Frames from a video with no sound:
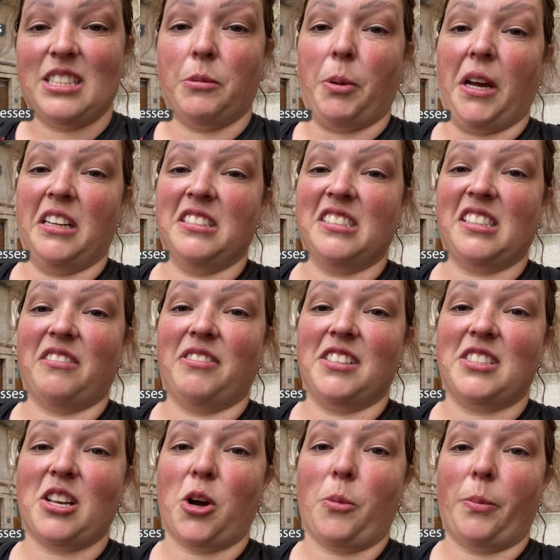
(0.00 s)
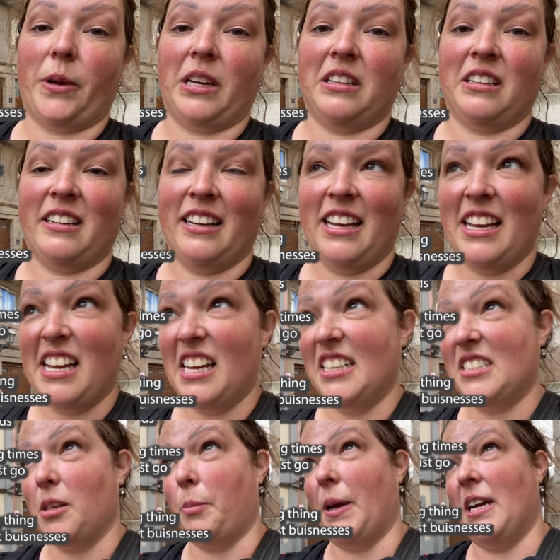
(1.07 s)
depends if it's open, it
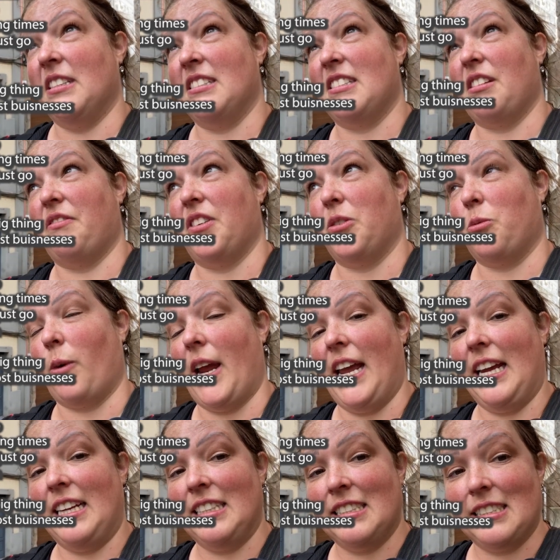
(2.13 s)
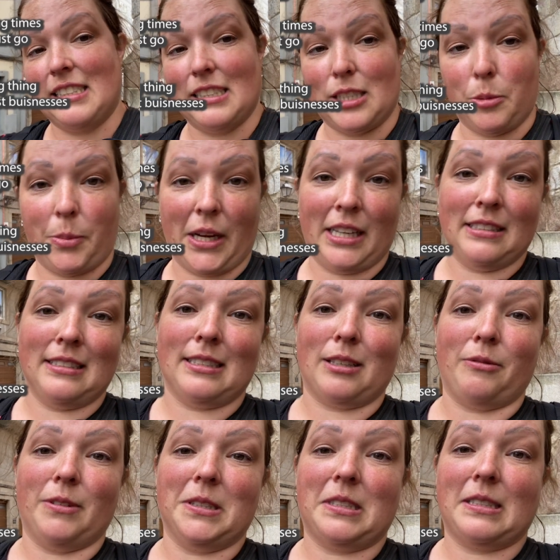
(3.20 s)
depends if it rains, it depends
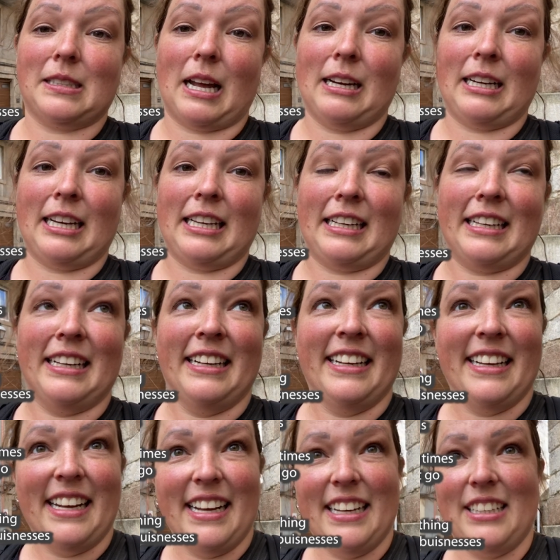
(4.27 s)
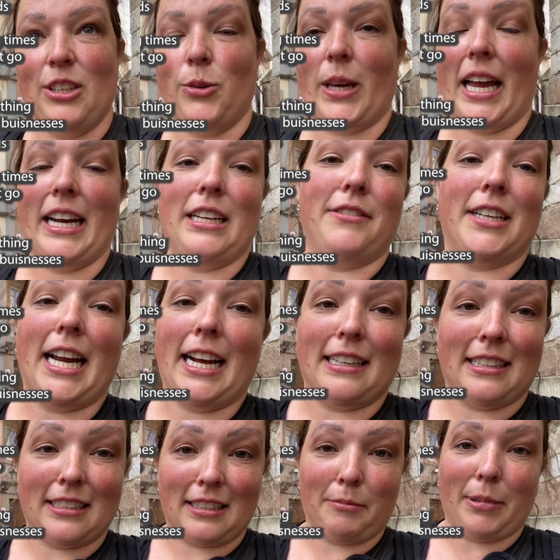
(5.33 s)
if it's sunny. You can't even
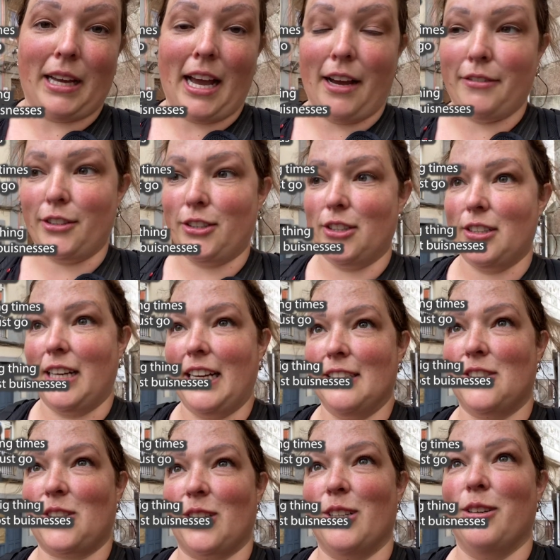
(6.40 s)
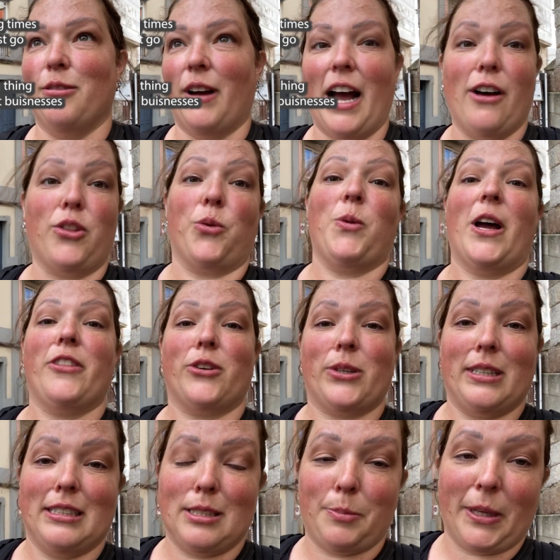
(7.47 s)
have a good answer of how the weather
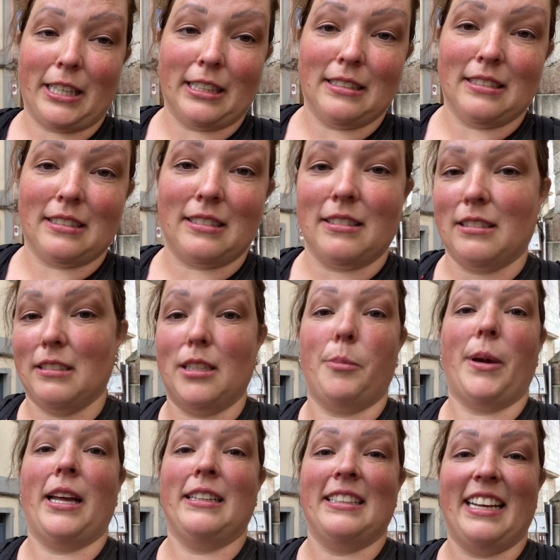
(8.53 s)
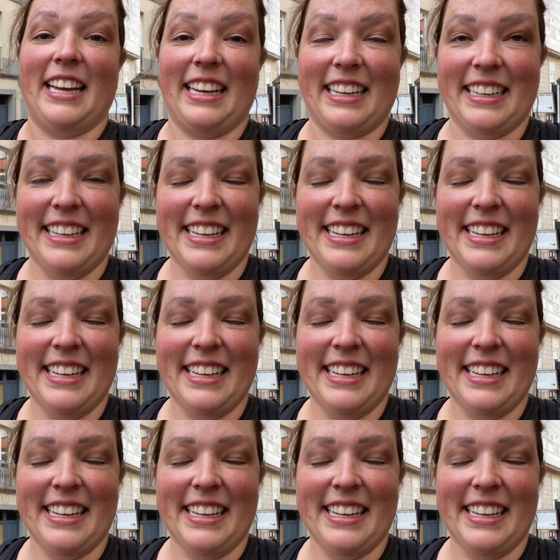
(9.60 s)
is because depende.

> [ASSIGNMENT]: Exact copy, no pictures: write out all the records above.

> [OUTPUT]:
Frames from a video with no sound:
(0.00 s)
(1.07 s)
depends if it's open, it
(2.13 s)
(3.20 s)
depends if it rains, it depends
(4.27 s)
(5.33 s)
if it's sunny. You can't even
(6.40 s)
(7.47 s)
have a good answer of how the weather
(8.53 s)
(9.60 s)
is because depende.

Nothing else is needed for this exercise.